I have the optimization problem: minimise $f(V)$, where $V$ is $N\times N$, subject to
- $V$ is orthonormal
- All entries of the first column of $V$ are $1/\sqrt{N}$
- $V \cdot D \cdot V^T \cdot \mathbf{1}_N = \mathbf{0}_N$ (I do not optimize over $D$)
Because of (1), I resorted to the Manopt package in Matlab where I optimize over a Stiefel Manifold to obtain an Orthonormal Matrix.
But due to (2) and (3), I resorted to the Augmented Lagrangian Method to solve the problem, where I modified my original optimization problem to include (2) and (3).
However, too many iterations are required to nicely obey (2) and (3).
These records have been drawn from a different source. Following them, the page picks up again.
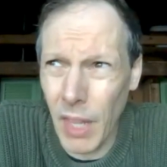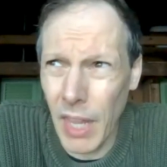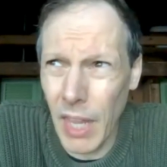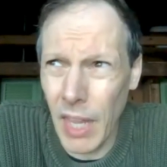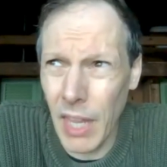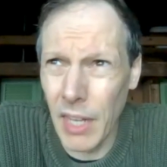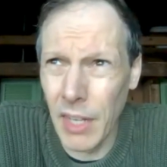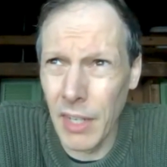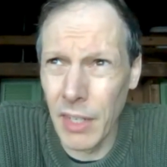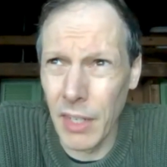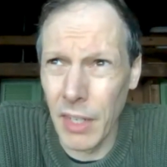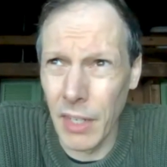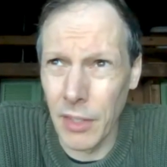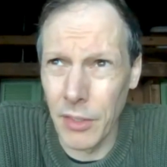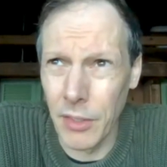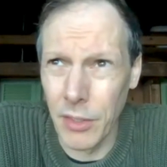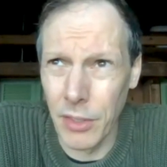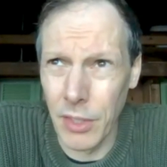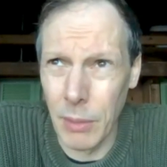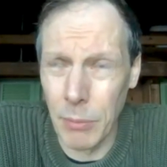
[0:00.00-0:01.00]
And
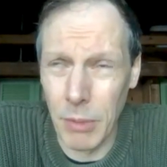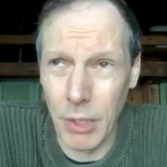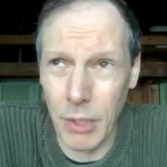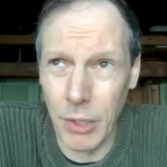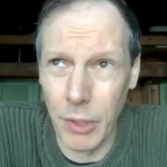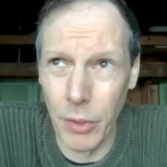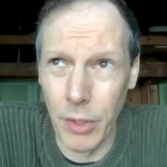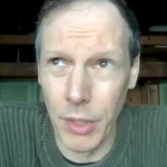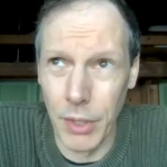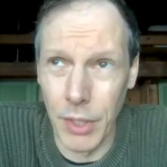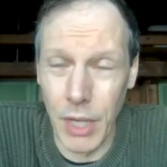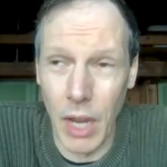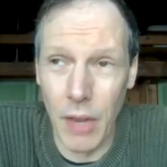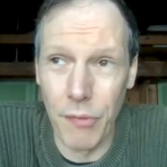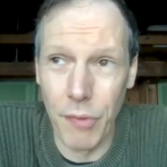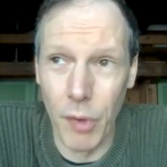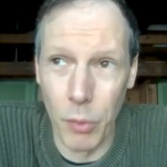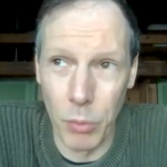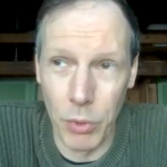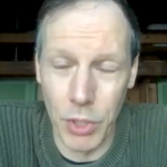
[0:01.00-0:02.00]
it seemed clear that the
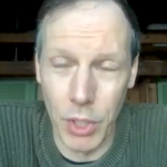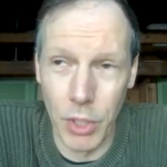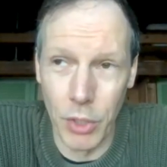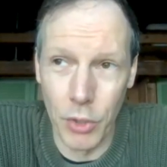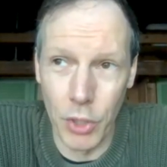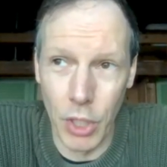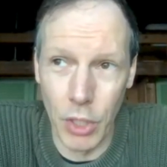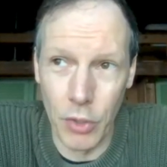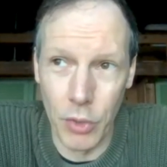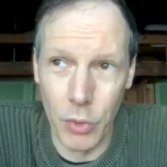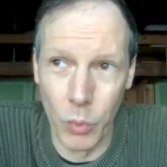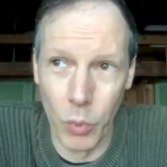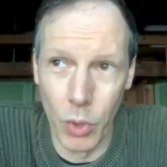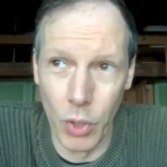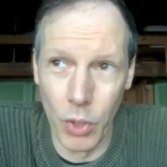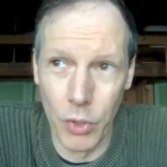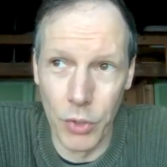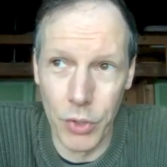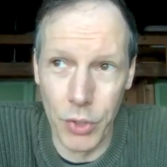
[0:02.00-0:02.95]
iPhone was going to change the world.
So I am doing some intuitive tricks (with no theoretical justification) after I obtain $V$ via optimizing over the Stiefel manifold:
- Step 1: Solve Augmented Lagrangian Method.
- Step 2: Obtain a $V$.
- Step 3. Replace the first column of $V$ with all $1/\sqrt{N}$ to obtain a modified V
- Step 4. Perform QR decomposition over this modified $V$, to obtain another Orthonormal $V$.
In steps 3 and 4, I have doubts whether these are the right steps to obey my constraints. The surprising thing is that they seem to work, but seems unethical to me, because:
- In step 3, I am replacing the first column of the $V$ with all $1/\sqrt{N}$, now at this point in time my $V$ may not be orthonormal anymore!
- Then I do a QR decomposition over this modified $V$ which may not be orthonormal. So this QR decomposition doesn't seem to make sense.
Please let me know whether my trick is right or wrong. If correct, please kindly try to give a proof or theoretical justification. If wrong, then please tell me it's wrong. Also in case of any better alternative, please also tell me that.